Assassin's Creed Shadows has reviewed well, folks are into it, it's trending on social media; all of that is great, because I'm loving it as well. But looking over a lot of people's reviews and general feedback, I can't help but wonder where some of you have been for the last ten years.
For all the cool stuff Shadows does around the edges of the Assassin's Creed formula, the core experience–the way the game feels and plays and what it has you doing moment to moment–feels largely unchanged from Origins, a game released all the (relative) way back in 2017.
This is not a criticism. That makes sense! Of course they feel the same; a lot of the same tech is underpinning both games, which is why Bayek and Naoe move with largely the same momentum and stick to walls and doorframes the same frustrating ways. These aren’t the only familiar things, though; even Shadows' missions, quests and, most important, sandbox playthings are much the same.
For all of Ubisoft's efforts at making elaborate, scripted story missions for the game's two playable characters, the centrepiece of Shadows--and the last few Assassin's Creed games, but Shadows does it slightly better--is its open world, sandbox mayhem. It’s those personally-curated, freestyle moments when the game shows you a city block, farm or entire castle full of bad guys, a number of different ways you can approach them and says "have fun".
These are the moments that the game, and indeed much of the series, was built for. When every button press and inventory item is geared towards player expression, whether they’re opting for stealth or combat. Every sandbox encounter, from its scale to its architecture, is designed with the multiple paths towards the same goal: You can sneak your way through and steal some loot; you can sneak your way through killing everybody; you can try to sneak post everybody, fail and have to fight who's left; or you can just kick the front door open, say "surprise motherfuckers" and kill everyone.

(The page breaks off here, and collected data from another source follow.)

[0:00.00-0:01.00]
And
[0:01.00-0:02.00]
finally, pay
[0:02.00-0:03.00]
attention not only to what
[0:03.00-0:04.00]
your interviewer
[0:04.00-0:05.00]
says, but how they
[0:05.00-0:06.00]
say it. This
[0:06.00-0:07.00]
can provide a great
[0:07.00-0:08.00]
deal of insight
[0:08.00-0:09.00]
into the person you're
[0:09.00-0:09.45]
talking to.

Assassin's Creed has always had some iteration of these playgrounds (Black Flag's fortress battles were great), but they started getting really good in Origins, which was the first true open-world Assassin's Creed, meaning it was the first to really flood the map with staged encounters and let you have at them however you wanted. And while the quality of these sandboxes has ebbed and flowed slightly over the years as settings and characters have necessitated slight changes, for me they've remained the highlight of each successive game.

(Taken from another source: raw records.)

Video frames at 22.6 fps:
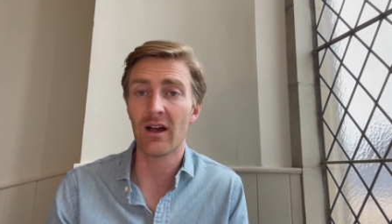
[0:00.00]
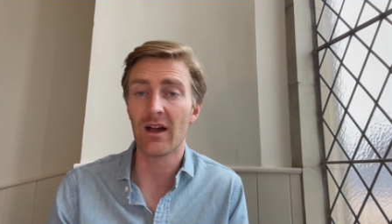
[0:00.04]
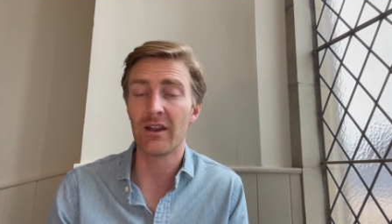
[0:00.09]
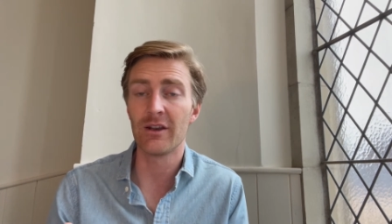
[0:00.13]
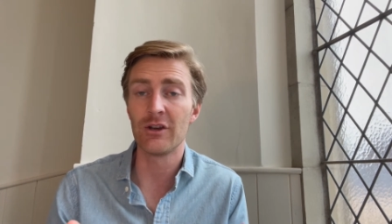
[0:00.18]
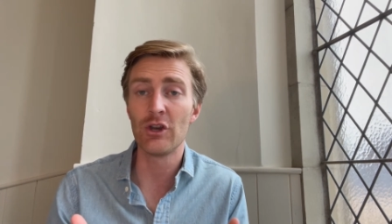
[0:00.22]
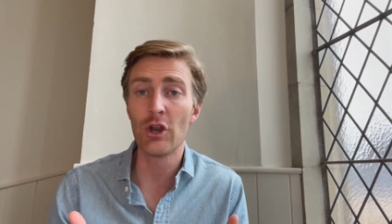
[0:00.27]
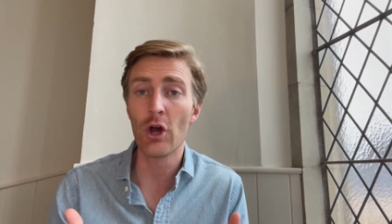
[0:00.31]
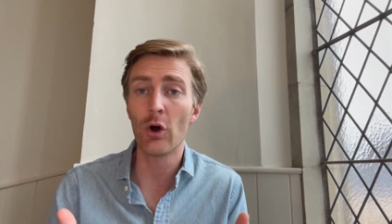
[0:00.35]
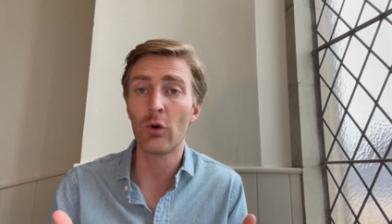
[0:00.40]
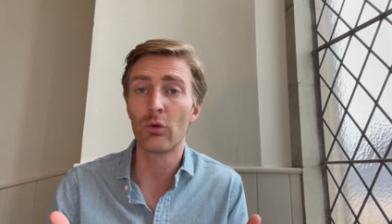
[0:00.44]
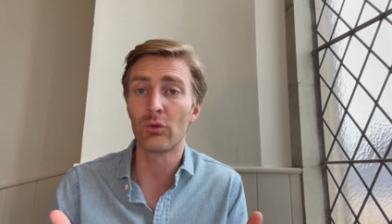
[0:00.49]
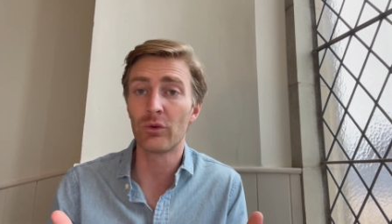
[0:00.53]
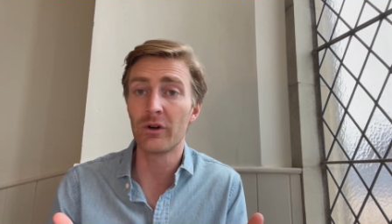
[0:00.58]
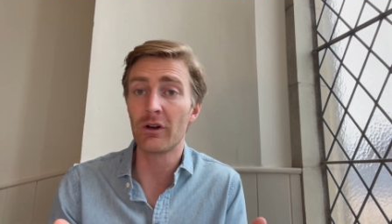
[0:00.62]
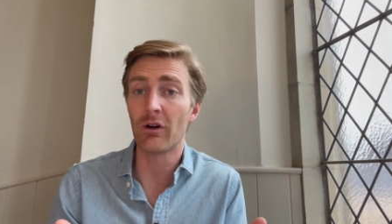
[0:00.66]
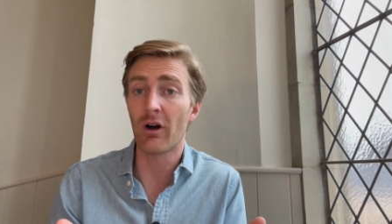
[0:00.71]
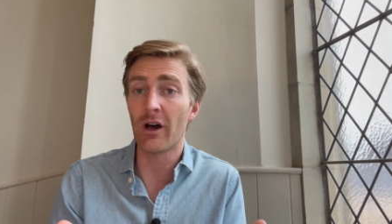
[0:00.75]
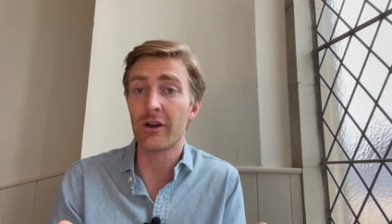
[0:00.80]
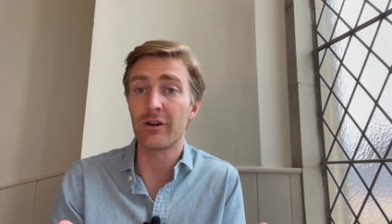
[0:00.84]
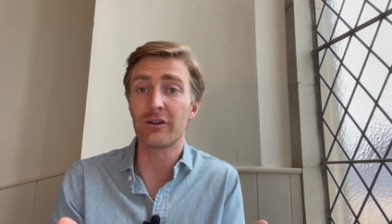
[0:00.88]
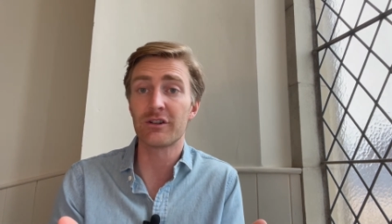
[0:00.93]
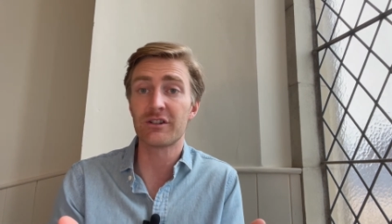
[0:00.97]
no real
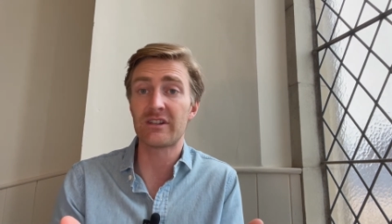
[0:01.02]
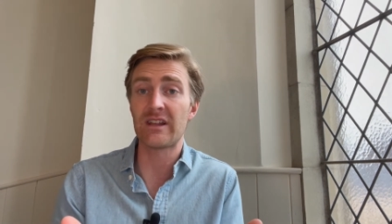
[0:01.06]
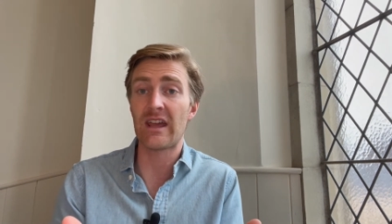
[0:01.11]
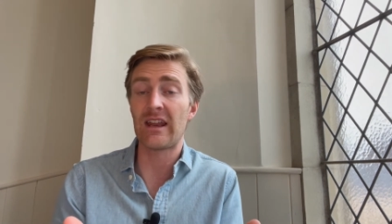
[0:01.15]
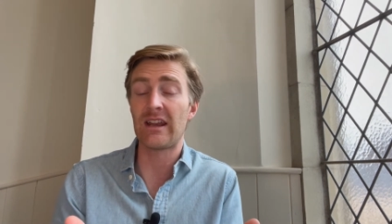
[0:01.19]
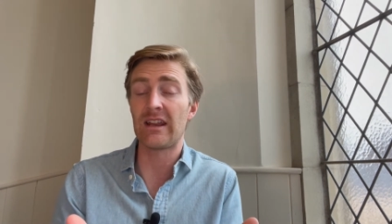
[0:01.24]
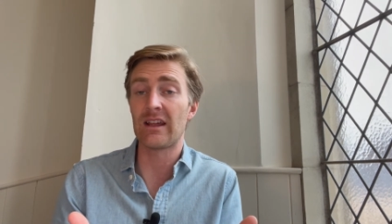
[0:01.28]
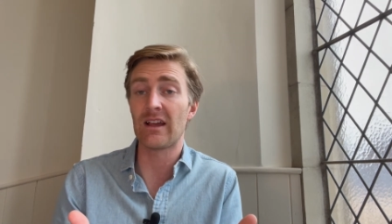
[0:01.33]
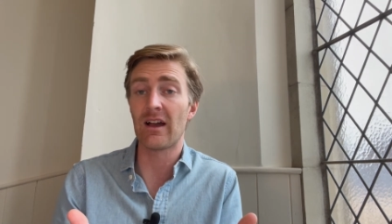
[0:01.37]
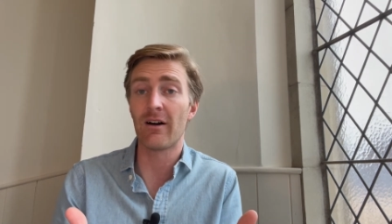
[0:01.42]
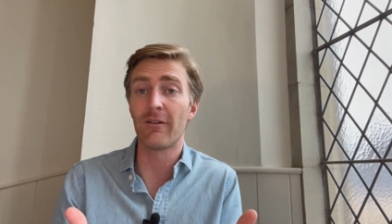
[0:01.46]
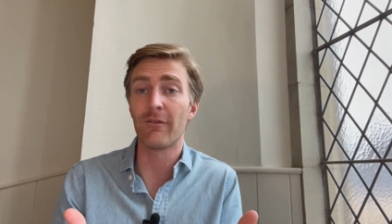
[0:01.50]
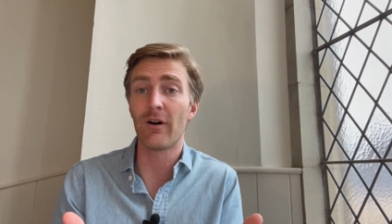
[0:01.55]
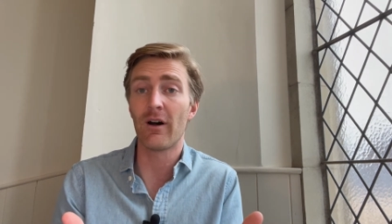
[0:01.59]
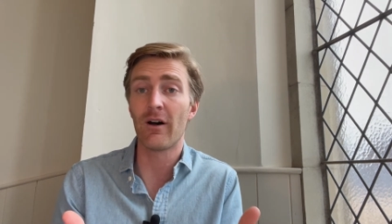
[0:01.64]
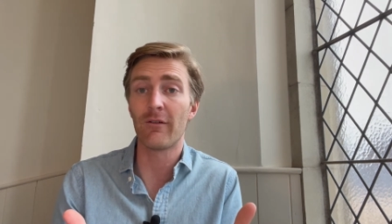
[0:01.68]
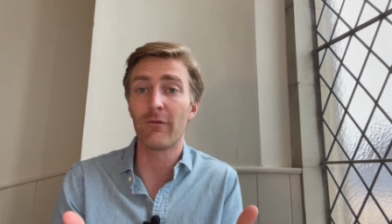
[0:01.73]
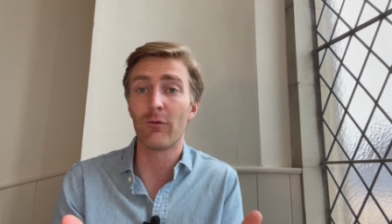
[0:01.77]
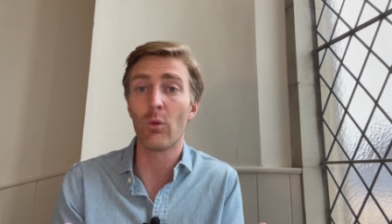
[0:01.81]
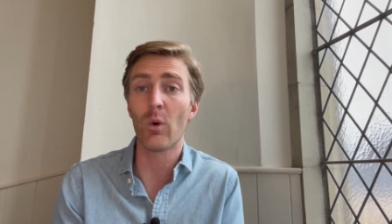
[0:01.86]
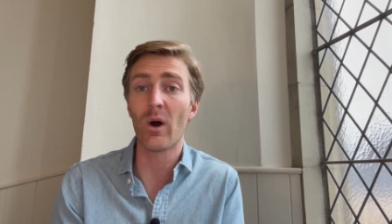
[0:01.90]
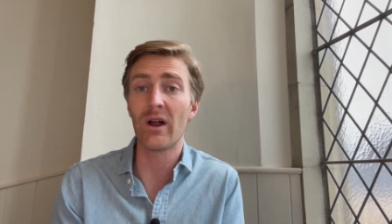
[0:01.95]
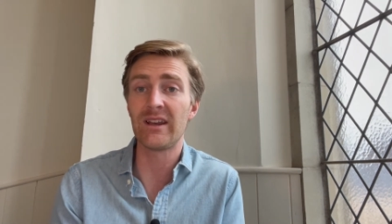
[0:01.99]
understanding of,
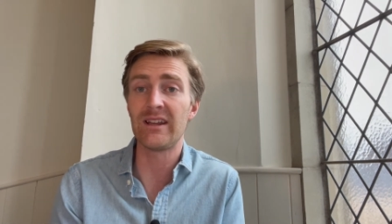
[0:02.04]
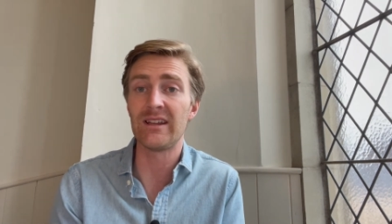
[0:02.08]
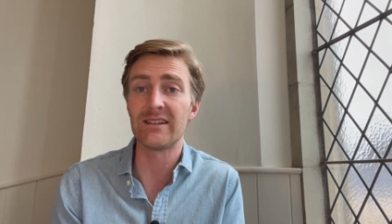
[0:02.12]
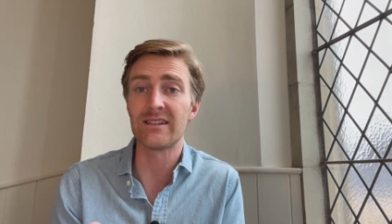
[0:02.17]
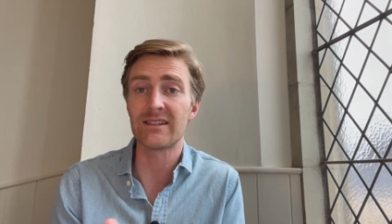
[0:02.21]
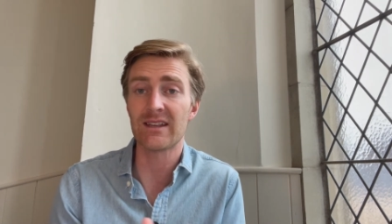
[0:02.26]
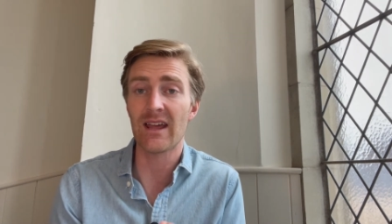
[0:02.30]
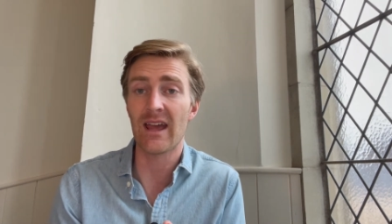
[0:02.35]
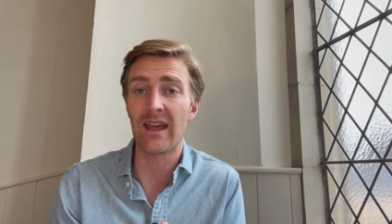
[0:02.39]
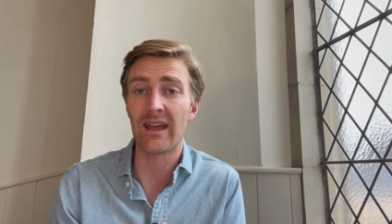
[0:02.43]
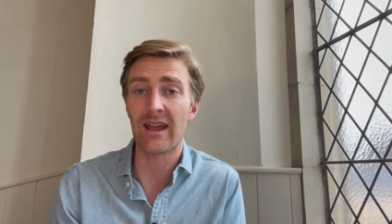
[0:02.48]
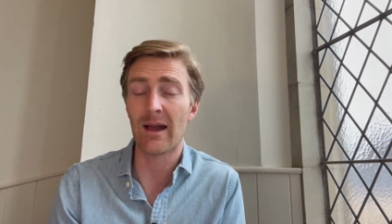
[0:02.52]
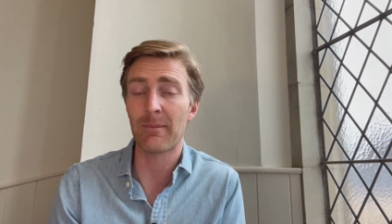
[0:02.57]
of what he's saying.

The flexibility you're given, the freedom of expression, the possible strategies lying before you, the satisfaction of a self-imposed job well done, I love it all. Ubisoft know exactly what it is that's best about this series–not long horseback rides or eavesdropping, but the act of sneaking up to a guy, shanking him in the ribs then dragging his body into the bushes. Wash, rinse, repeat.

In Shadows these moments--its towering castles especially--remain the highlights. Especially since our creative impulses have been spun off into two distinct characters, each with their own strengths and approaches: Naoe for more traditional stealth and Yasuke for when I just want to kick a man to death.
I get the impression they're the highlights for a lot of other people out there, too. This is anecdotal, but three out of five co-founders here at Aftermath didn't unlock Yasuke until around 15-20 hours into the game, because we were all too busy climbing viewpoints and rinsing castles and just generally doing cool assassin stuff. (The other two co-founders...haven't played the game.)
I'm happy for everyone finding out that these skirmishes are the best part of the game but, as someone who put over 100 hours into each of the last three main games, I just wanted to say here that Shadows' highlights aren't substantially different to those found in Origins, Odyssey or Valhalla. Assassin's Creed has been this good for a long time, and I don't think enough people either remember that, or were aware of it in the first place.
There's a feeling on the wind, especially now that everyone is having so much fun with Shadows and that Ubisoft has been in such trouble lately, that the last few Assassin's Creed games have been bad. But that's not true. The last three (four if you count the glorified spin-off Mirage) have been fantastic, full of memorable characters and breathtaking locations and extremely cool missions. Their reviews at launch were as glowing as Shadows’ have been.
Their problems aren't that they suck, but that they were just too big. Too long. Odyssey and Valhalla especially vastly overstayed their welcome with drawn-out (sometimes multiple) storylines and DLC, meaning a lot of people parted with those games on poor terms. Those negative views have perhaps coloured both game's legacy in ways unfair to their core experience.
Shadows was supposed to be different. This was hoped/believed by many to be some kind of silver bullet, a fix for the series' woes, a game that could not only weather a culture war storm but also restore people's faith in a series that had supposedly grown stale. But for all that, and its delays, Shadows is just another Assassin's Creed game. You climb the towers, upgrade the stuff, shank the baddies. It's not a reboot, it's not a retool, it's literally the same game we've been playing for almost a decade now, just set in Japan.
And that's fine? Long-running series ebb and flow all the time, they have highlights and lowlights, and Shadows was never going to be some singular act of salvation. It's just a cool video game, and if you're liking it and slept on--or have forgotten about--the last few, you should go play them too! Just don't feel the need to play all the way through them.